Bibliophile | ‘Honeybee’ author Craig Silvey returns with new novel ‘Runt’

by Craig Silvey
Allen & Unwin

Fremantle author Craig Silvey’s novels are heart-warming coming-of-age stories where the protagonists have to find out who they are in order to live their best lives. Set in Fremantle, his first novel Rhubarb is a touching love story between two damaged people. His next novel Jasper Jones told the story of a mixed race 14 year-old boy in a racist country town who gets accused of murdering a local girl, and it became an Australian classic.

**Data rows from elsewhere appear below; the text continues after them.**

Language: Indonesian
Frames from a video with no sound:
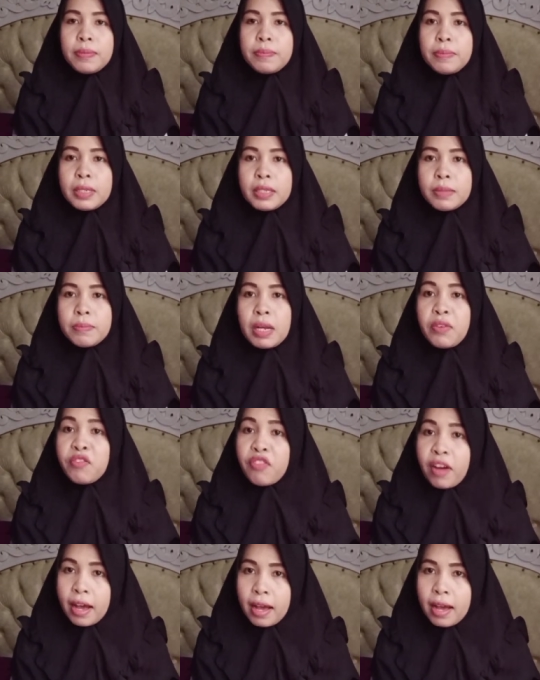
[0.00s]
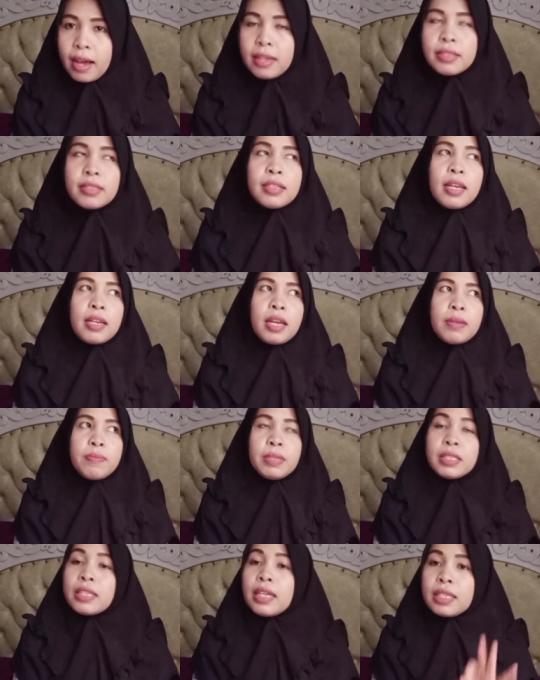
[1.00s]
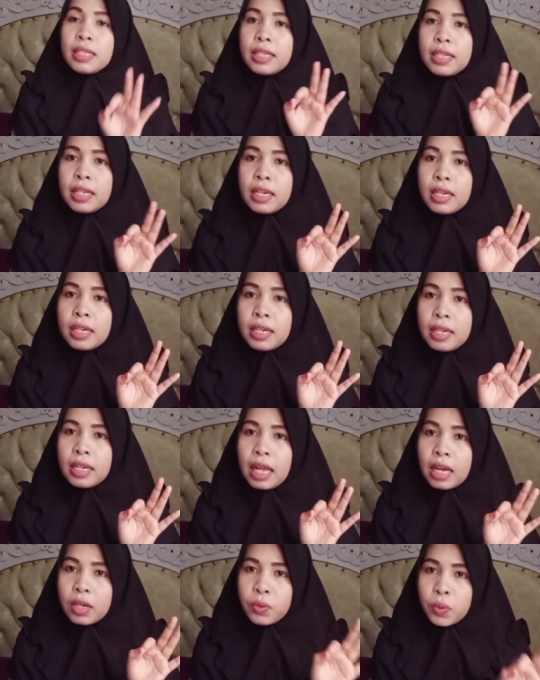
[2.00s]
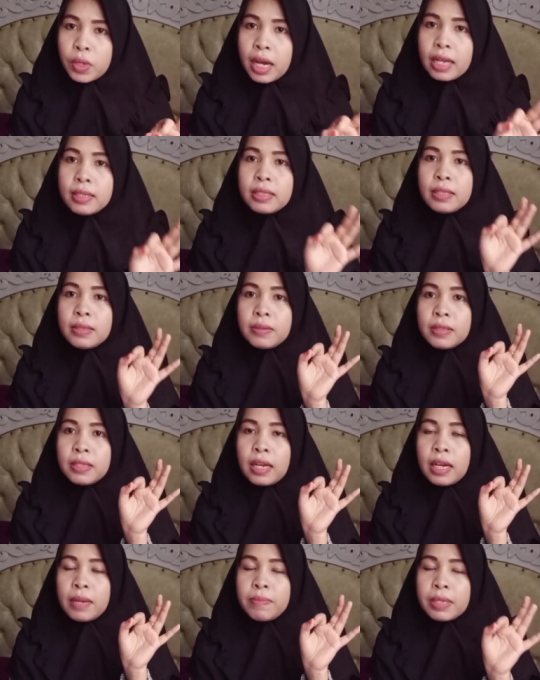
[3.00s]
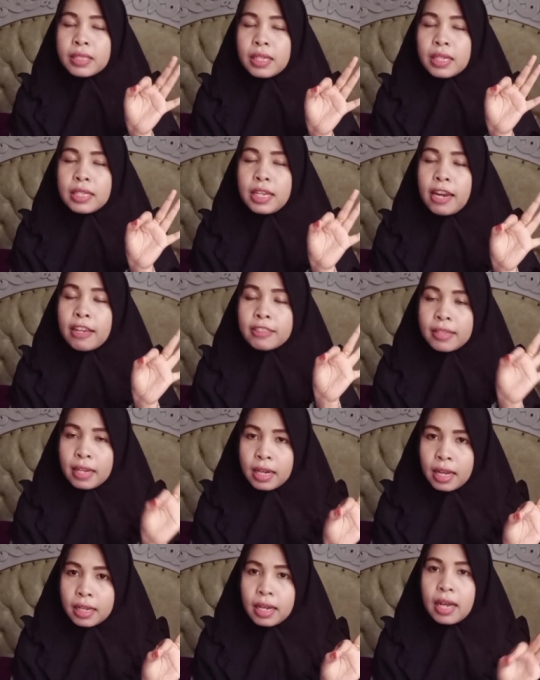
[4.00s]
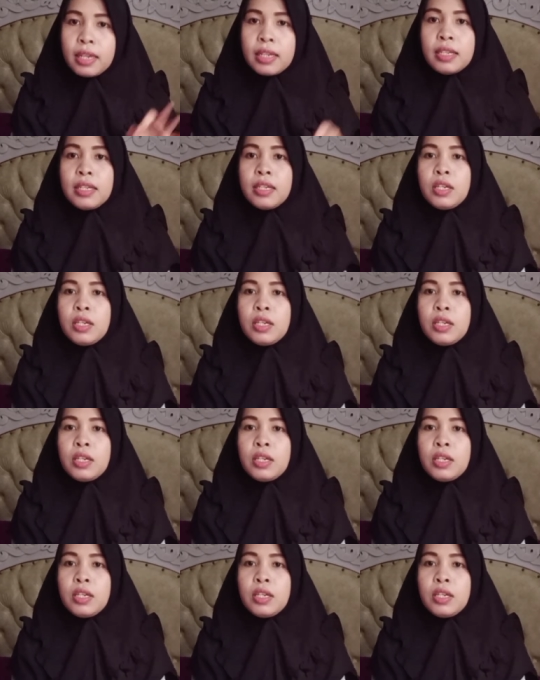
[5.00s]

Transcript: bermanfaat, sangat bisa dilakukan, sangat bisa dilaksanakan.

Then Honeybee followed 14 year-old Sam Watson’s journey towards self-acceptance and becoming confident in their Trans identity through an unlikely friendship with an old man. Now there is 11 year-old Annie Shearer who lives on a sheep property in Upson Downs with her parents, brother and faithful dog Runt.

Annie knows she is a bit different, but she also knows everyone is unique so it doesn’t bother her. She wears an old leather tool belt that once belonged to her grandfather and she can store useful things in it so she can continually fix things.

Unfortunately there are some things are more difficult to fix than others and no one has figured how to fix the drought that is forcing people off their properties – while across the road Earl Robert Barren has all the green pastures from the dam he built across the river that previously fed the town.

Annie believes that her three year-old rescued stray Runt has extraordinary talents and she enters him in agility course competition at the local fair to get some money to help her parents save their farm. Then she learns of a much bigger competition at the Krumpets Dog Show in London.

This delightful parable for young and old is about the journey of underdogs and outsiders towards discovering what matters in life. It’s about overcoming all the obstacles in the way and it is about finding out that not everything needs fixing.

Runt is also about retaining optimism despite the odds and not looking in the wrong places for answers. As Craig Silvey says, “In times of difficulty and duress, we often turn to stories as a means of comfort, or escape, or connection, or, perhaps above all, hope.”